Ed. Folio Gallimard, juin 2005, 512 pages, 8.9 euros

"In Globe we trust!"



Dans la postface du roman, l'auteur explique son choix du récit d'anticipation. Selon lui, "l'essentiel est de parvenir à une puissante évocation, soit d'un monde disparu, soit d'un monde possible, qui permet au lecteur d'être présent hors de lui-même."
Fort de son vécu humanitaire et de la pratique des politiques, Rufin a construit une intrigue sur le fonctionnement de la démocratie et de la liberté.
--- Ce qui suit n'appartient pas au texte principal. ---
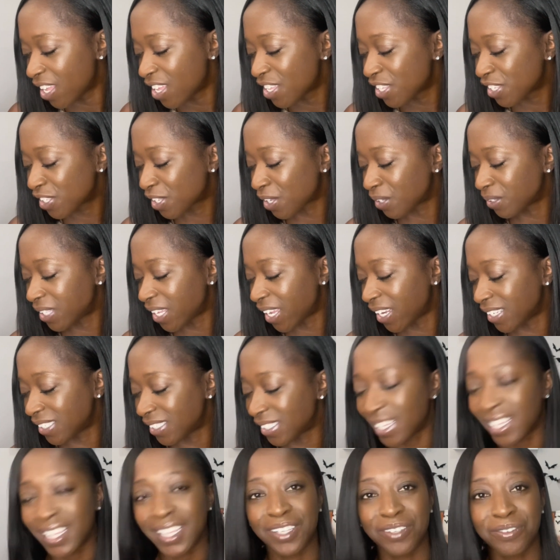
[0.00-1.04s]
So that is
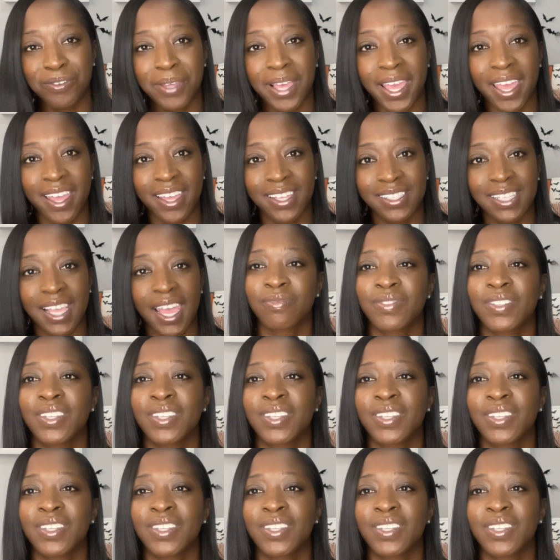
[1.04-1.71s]
it, you guys.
Globalia, dans un futur proche, est considérée comme la démocratie idéale. Sa devise "Liberté - Sécurité - Prospérité" reprend les idées fixes du 21ème siècle. Dans un système où la liberté est exercée à outrance, le pire ennemi devient finalement la liberté elle-même. Trop de libertés tuent la liberté et les Hommes ne connaissent plus la peur.
Or, "cette denrée là est vitale. Dans une société de liberté c'est la seule chose qui fait tenir les gens ensemble.(...)Croyez-moi, un bon ennemi est la clé d'une société équilibrée". Ainsi, les dirigeants de Globalia vont utiliser un jeune homme idéaliste afin d'en faire l'ennemi public n°1.
Le lecteur suit les pérégrinations de Baïkal à la découvertes des non-zones, ces espaces où les Hommes fuient Globalia, et celles de Kate et Puig, à la poursuite de la vérité. Le récit soufre souvent de longueurs et de répétitions mais ces dernières n'entravent en rien l'avancée de l'intrigue. Rufin a écrit ce livre, je pense, pour prévenir la possibilité de l'existence future d'un attelage infernal où sous couvert de libertés, le citoyen n'est plus l'ombre que de lui-même, happé par un capitalisme à outrance dirigé par la société de consommation et l'individualisme forcené.
Au delà de l'histoire, nous pouvons lire quelques belles pages sur l'utilité du livre "objet infiniment précieux" lorsqu'ils est interdit car dangereux...
Finalement, un roman intéressant, parfois peut-être un peu trop versé dans l'invraisemblance (quoique), mais qui mérite une lecture attentive.